== Segment start ==

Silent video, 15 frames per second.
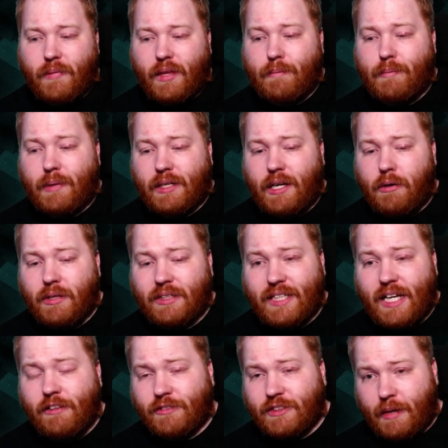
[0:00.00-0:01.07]
But now, at the
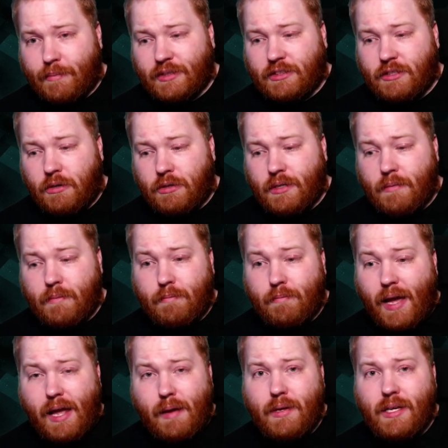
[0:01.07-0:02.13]
end of the episode,
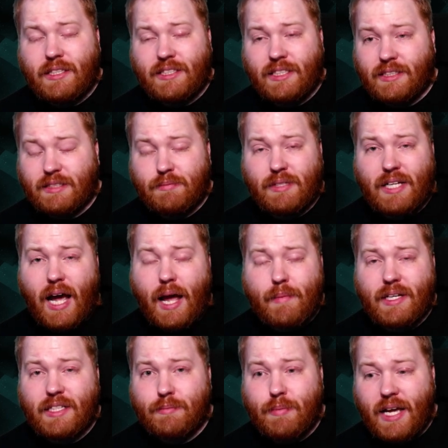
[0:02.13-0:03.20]
maybe since time
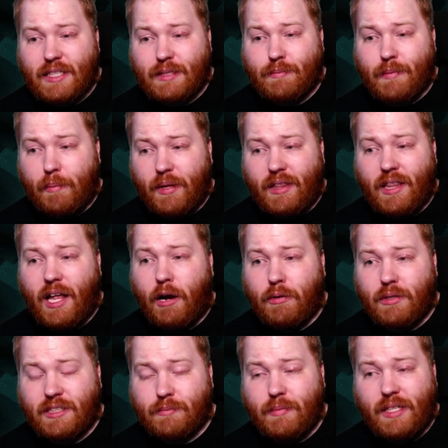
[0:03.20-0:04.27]
has passed, maybe now
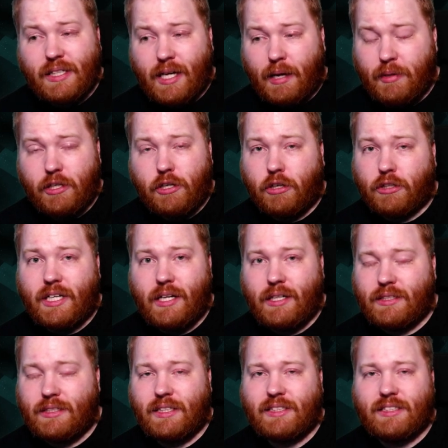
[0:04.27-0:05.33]
in the meantime he got
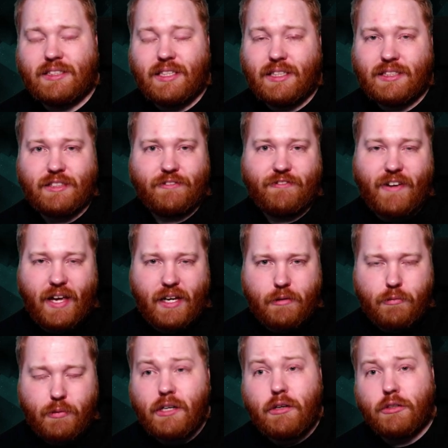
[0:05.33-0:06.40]
killed and it's a fake.
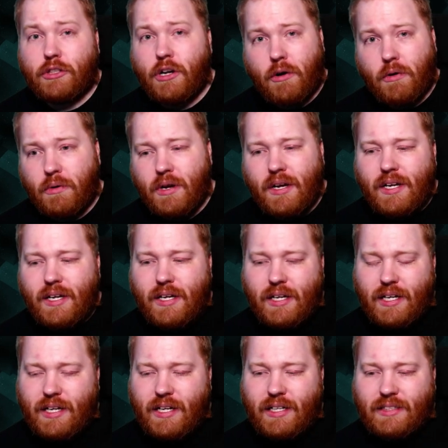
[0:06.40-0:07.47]
We don't know.
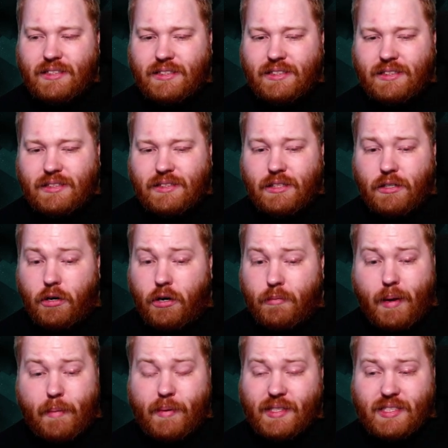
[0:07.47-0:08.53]
It's, or
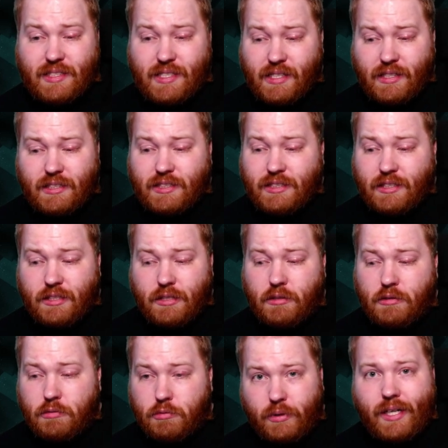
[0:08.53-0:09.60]
maybe it's still the
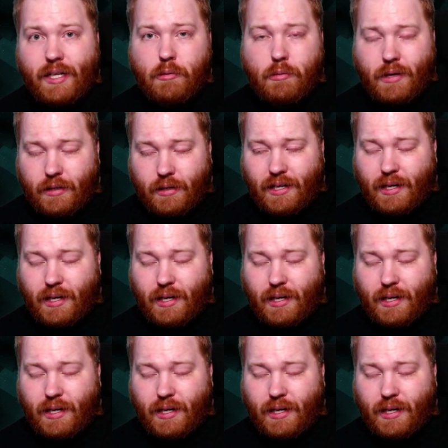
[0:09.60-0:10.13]
real one.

== Segment end ==

Exactly as written, return every line of the listing, but not the pictures.

Silent video, 15 frames per second.
[0:00.00-0:01.07]
But now, at the
[0:01.07-0:02.13]
end of the episode,
[0:02.13-0:03.20]
maybe since time
[0:03.20-0:04.27]
has passed, maybe now
[0:04.27-0:05.33]
in the meantime he got
[0:05.33-0:06.40]
killed and it's a fake.
[0:06.40-0:07.47]
We don't know.
[0:07.47-0:08.53]
It's, or
[0:08.53-0:09.60]
maybe it's still the
[0:09.60-0:10.13]
real one.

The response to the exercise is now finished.